▸ Saved entries:

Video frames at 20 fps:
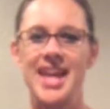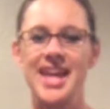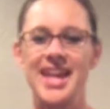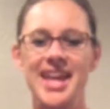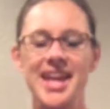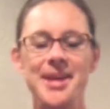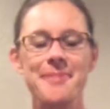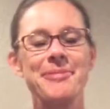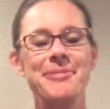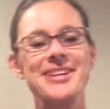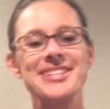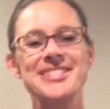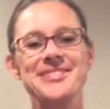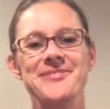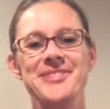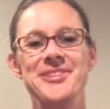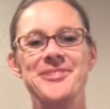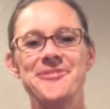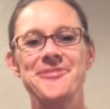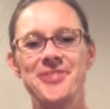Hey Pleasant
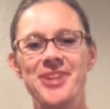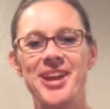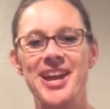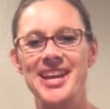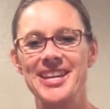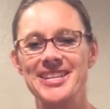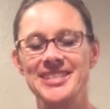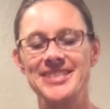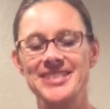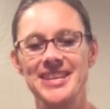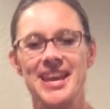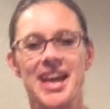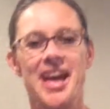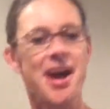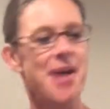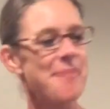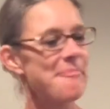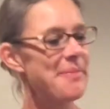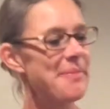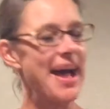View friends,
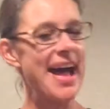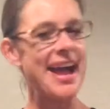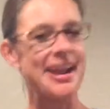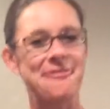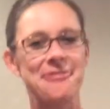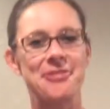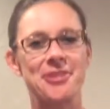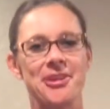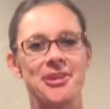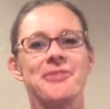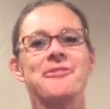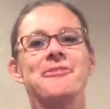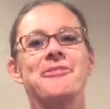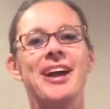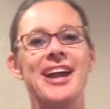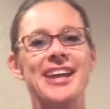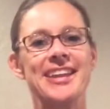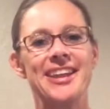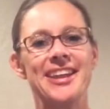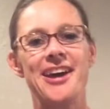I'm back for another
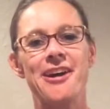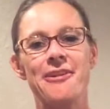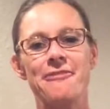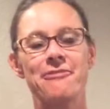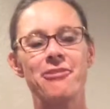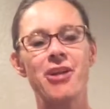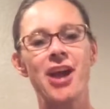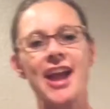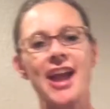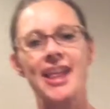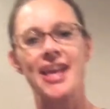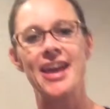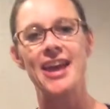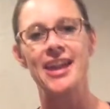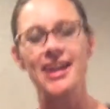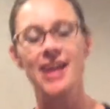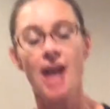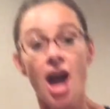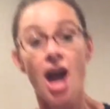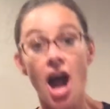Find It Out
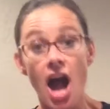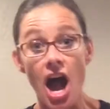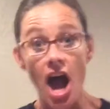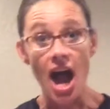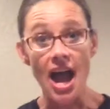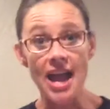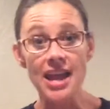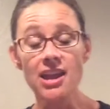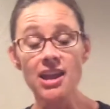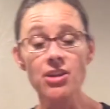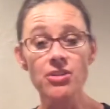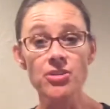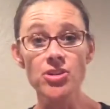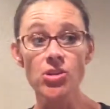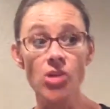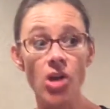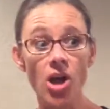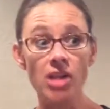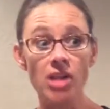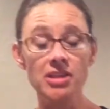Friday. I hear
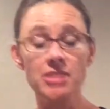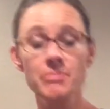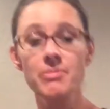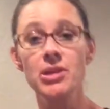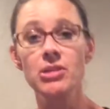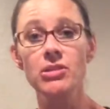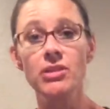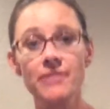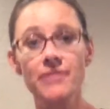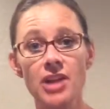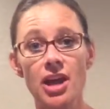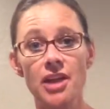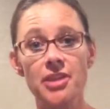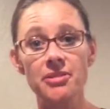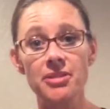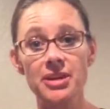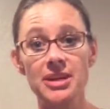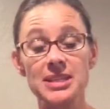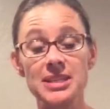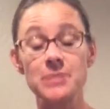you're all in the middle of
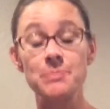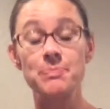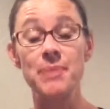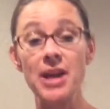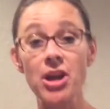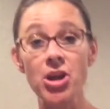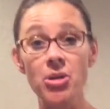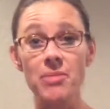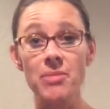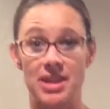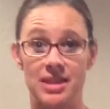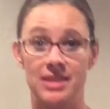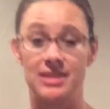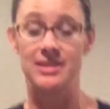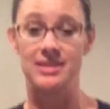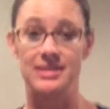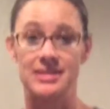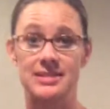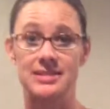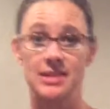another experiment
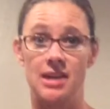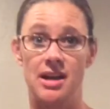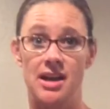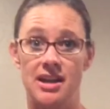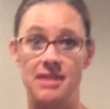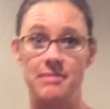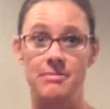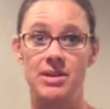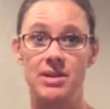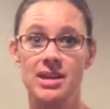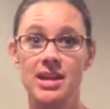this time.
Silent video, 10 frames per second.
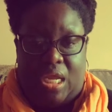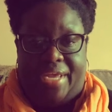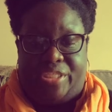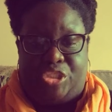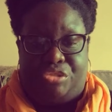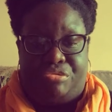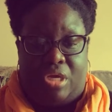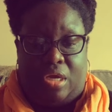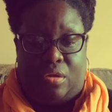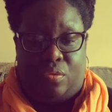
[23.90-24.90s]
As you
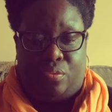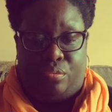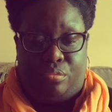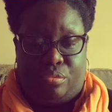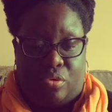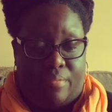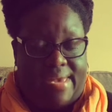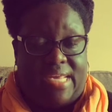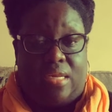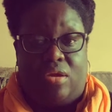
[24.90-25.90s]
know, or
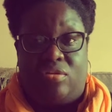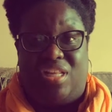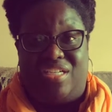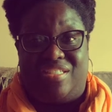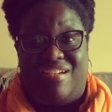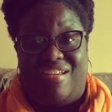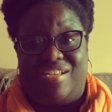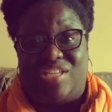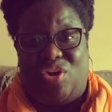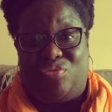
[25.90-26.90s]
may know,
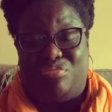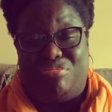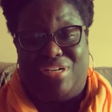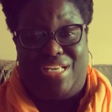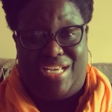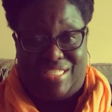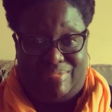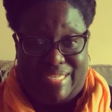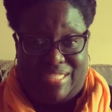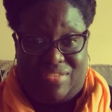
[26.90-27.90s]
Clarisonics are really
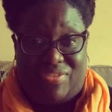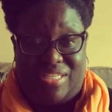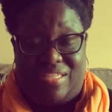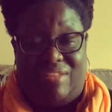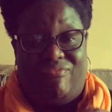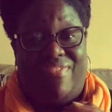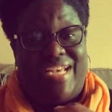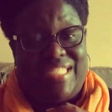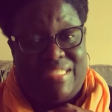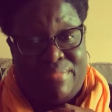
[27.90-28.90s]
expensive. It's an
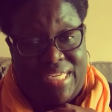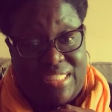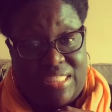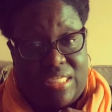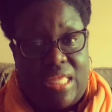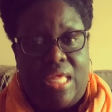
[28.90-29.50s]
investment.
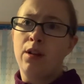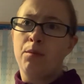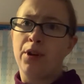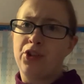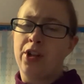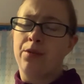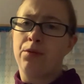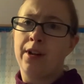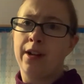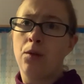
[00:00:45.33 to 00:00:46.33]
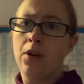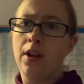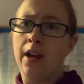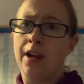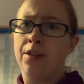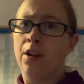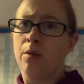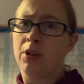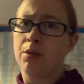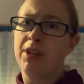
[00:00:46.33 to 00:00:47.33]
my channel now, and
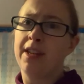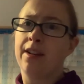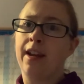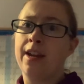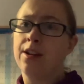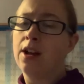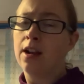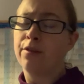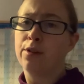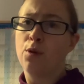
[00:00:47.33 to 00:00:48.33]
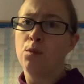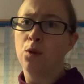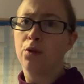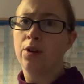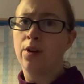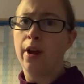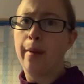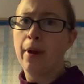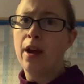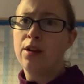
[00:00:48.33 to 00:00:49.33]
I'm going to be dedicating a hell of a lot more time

▸ TASK OBJECTIVE: Copy exactly the lines from the line containing "[24.90-25.90s]" through the last line of the records, both included, and omit every picture.

▸ REPLY:
[24.90-25.90s]
know, or
[25.90-26.90s]
may know,
[26.90-27.90s]
Clarisonics are really
[27.90-28.90s]
expensive. It's an
[28.90-29.50s]
investment.
[00:00:45.33 to 00:00:46.33]
[00:00:46.33 to 00:00:47.33]
my channel now, and
[00:00:47.33 to 00:00:48.33]
[00:00:48.33 to 00:00:49.33]
I'm going to be dedicating a hell of a lot more time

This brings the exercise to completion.